### EXERCISE
Your answer should repeat the entries in full, exactly as given, with no pictures.

### DATASET EXCERPTS

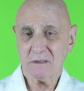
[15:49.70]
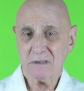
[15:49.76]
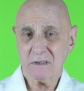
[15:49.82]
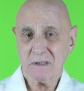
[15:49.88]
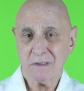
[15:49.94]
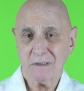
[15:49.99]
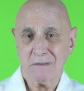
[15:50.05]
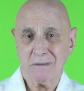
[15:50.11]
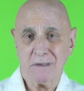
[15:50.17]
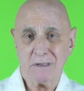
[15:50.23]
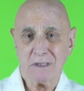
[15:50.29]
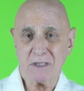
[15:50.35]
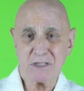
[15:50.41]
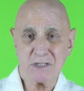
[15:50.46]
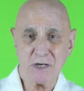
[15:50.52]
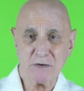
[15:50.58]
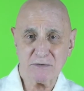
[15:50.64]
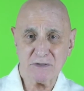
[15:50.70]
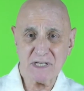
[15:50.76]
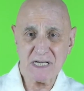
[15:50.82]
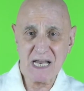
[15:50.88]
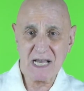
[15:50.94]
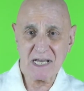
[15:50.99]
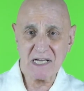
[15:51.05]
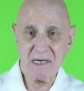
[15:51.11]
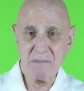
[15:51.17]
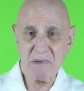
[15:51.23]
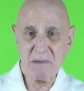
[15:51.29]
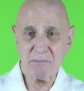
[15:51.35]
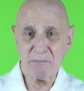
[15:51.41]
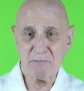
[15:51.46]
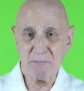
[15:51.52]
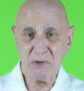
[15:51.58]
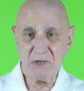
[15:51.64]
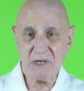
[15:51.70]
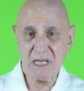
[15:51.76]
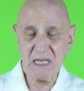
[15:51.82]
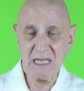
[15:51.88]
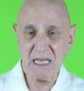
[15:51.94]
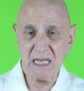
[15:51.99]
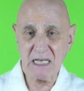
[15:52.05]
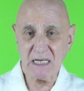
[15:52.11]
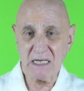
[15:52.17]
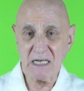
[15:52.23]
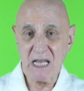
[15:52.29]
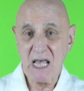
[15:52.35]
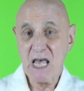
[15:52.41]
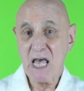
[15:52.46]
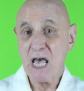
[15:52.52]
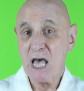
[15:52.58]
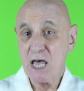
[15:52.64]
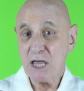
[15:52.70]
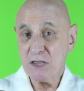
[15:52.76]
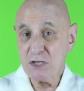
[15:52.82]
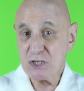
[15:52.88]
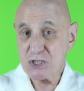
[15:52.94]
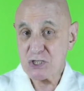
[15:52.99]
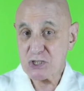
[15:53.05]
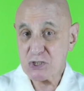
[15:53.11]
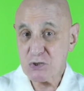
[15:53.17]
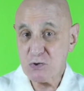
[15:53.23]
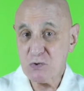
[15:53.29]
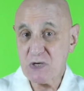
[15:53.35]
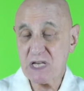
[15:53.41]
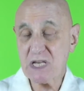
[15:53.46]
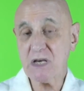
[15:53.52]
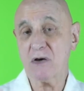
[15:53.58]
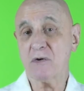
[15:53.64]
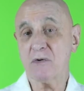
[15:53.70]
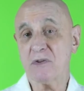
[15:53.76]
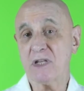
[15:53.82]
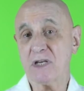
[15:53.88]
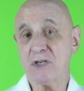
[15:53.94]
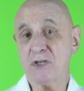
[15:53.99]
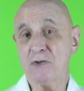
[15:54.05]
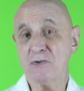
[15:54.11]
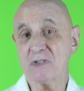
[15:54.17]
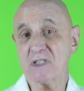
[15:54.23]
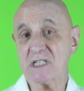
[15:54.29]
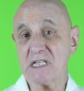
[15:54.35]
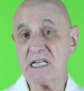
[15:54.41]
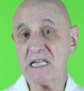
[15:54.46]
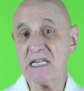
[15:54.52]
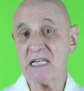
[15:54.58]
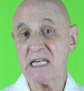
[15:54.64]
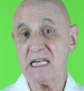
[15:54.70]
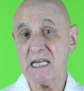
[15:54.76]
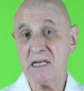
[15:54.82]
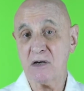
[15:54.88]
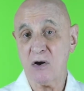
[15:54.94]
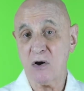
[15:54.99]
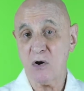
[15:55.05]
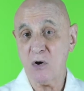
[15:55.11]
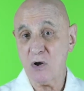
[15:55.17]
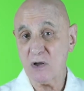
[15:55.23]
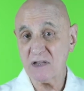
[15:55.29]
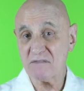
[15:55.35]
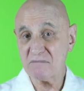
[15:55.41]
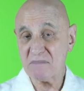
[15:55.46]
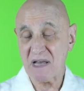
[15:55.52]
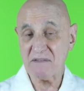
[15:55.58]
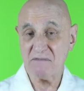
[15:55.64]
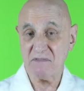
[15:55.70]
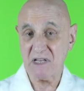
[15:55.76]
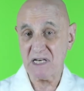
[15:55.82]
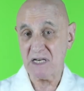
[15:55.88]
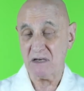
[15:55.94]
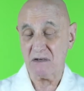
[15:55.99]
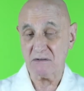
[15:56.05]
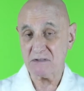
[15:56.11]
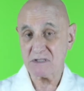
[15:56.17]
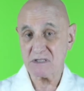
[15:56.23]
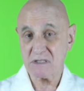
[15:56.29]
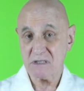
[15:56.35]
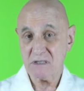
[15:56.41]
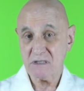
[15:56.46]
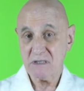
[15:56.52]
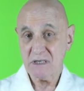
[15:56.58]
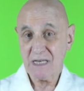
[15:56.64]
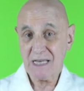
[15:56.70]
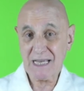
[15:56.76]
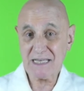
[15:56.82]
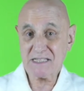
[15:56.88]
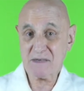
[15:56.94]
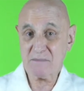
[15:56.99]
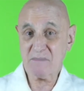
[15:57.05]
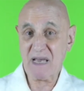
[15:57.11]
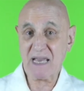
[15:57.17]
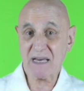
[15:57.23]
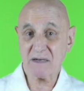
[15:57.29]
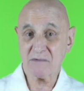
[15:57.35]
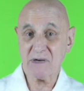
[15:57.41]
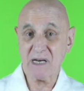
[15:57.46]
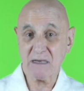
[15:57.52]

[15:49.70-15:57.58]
You're certainly not going to be putting in the studio that you see in all of my videos as a background.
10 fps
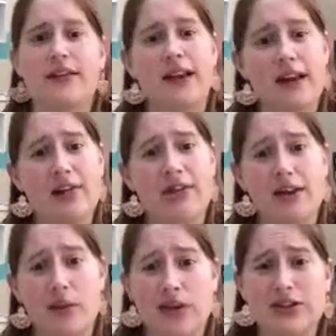It's kind of
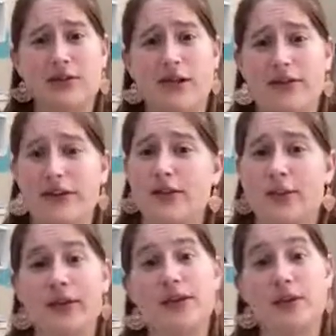fun watching my face
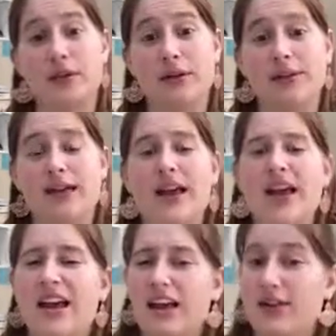while I do this.
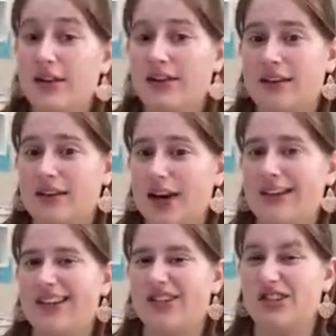If you get the
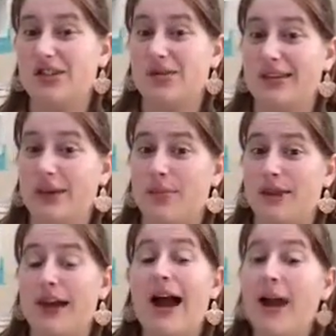chance, you should do the same
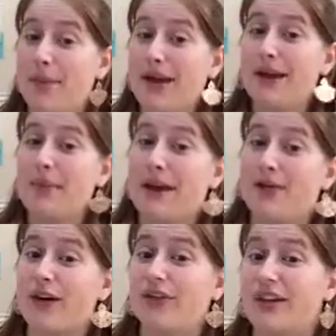thing. I bet you make a
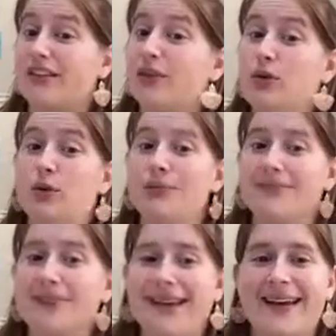frowny face too.
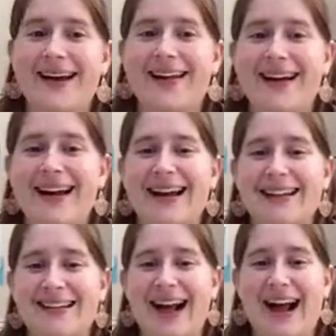All
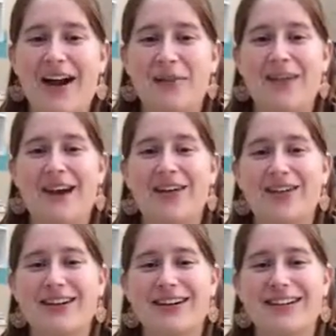right, I hope you have a
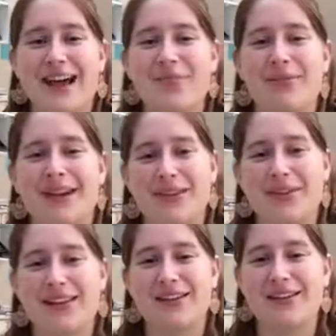good time playing
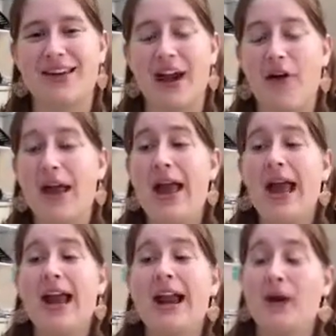with this video,
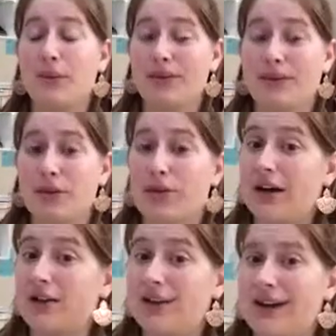and I will see you
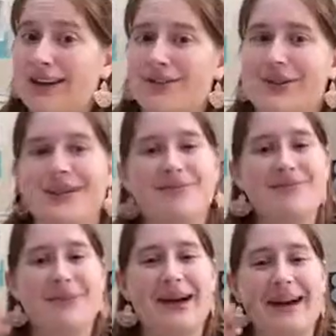around for the next one.
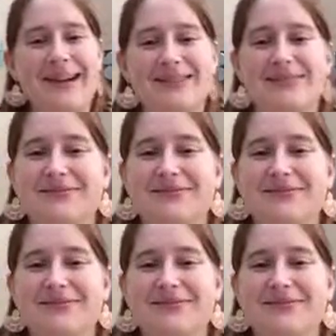Bye!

### ANSWER BOX
[15:49.70]
[15:49.76]
[15:49.82]
[15:49.88]
[15:49.94]
[15:49.99]
[15:50.05]
[15:50.11]
[15:50.17]
[15:50.23]
[15:50.29]
[15:50.35]
[15:50.41]
[15:50.46]
[15:50.52]
[15:50.58]
[15:50.64]
[15:50.70]
[15:50.76]
[15:50.82]
[15:50.88]
[15:50.94]
[15:50.99]
[15:51.05]
[15:51.11]
[15:51.17]
[15:51.23]
[15:51.29]
[15:51.35]
[15:51.41]
[15:51.46]
[15:51.52]
[15:51.58]
[15:51.64]
[15:51.70]
[15:51.76]
[15:51.82]
[15:51.88]
[15:51.94]
[15:51.99]
[15:52.05]
[15:52.11]
[15:52.17]
[15:52.23]
[15:52.29]
[15:52.35]
[15:52.41]
[15:52.46]
[15:52.52]
[15:52.58]
[15:52.64]
[15:52.70]
[15:52.76]
[15:52.82]
[15:52.88]
[15:52.94]
[15:52.99]
[15:53.05]
[15:53.11]
[15:53.17]
[15:53.23]
[15:53.29]
[15:53.35]
[15:53.41]
[15:53.46]
[15:53.52]
[15:53.58]
[15:53.64]
[15:53.70]
[15:53.76]
[15:53.82]
[15:53.88]
[15:53.94]
[15:53.99]
[15:54.05]
[15:54.11]
[15:54.17]
[15:54.23]
[15:54.29]
[15:54.35]
[15:54.41]
[15:54.46]
[15:54.52]
[15:54.58]
[15:54.64]
[15:54.70]
[15:54.76]
[15:54.82]
[15:54.88]
[15:54.94]
[15:54.99]
[15:55.05]
[15:55.11]
[15:55.17]
[15:55.23]
[15:55.29]
[15:55.35]
[15:55.41]
[15:55.46]
[15:55.52]
[15:55.58]
[15:55.64]
[15:55.70]
[15:55.76]
[15:55.82]
[15:55.88]
[15:55.94]
[15:55.99]
[15:56.05]
[15:56.11]
[15:56.17]
[15:56.23]
[15:56.29]
[15:56.35]
[15:56.41]
[15:56.46]
[15:56.52]
[15:56.58]
[15:56.64]
[15:56.70]
[15:56.76]
[15:56.82]
[15:56.88]
[15:56.94]
[15:56.99]
[15:57.05]
[15:57.11]
[15:57.17]
[15:57.23]
[15:57.29]
[15:57.35]
[15:57.41]
[15:57.46]
[15:57.52]

[15:49.70-15:57.58]
You're certainly not going to be putting in the studio that you see in all of my videos as a background.
10 fps
It's kind of
fun watching my face
while I do this.
If you get the
chance, you should do the same
thing. I bet you make a
frowny face too.
All
right, I hope you have a
good time playing
with this video,
and I will see you
around for the next one.
Bye!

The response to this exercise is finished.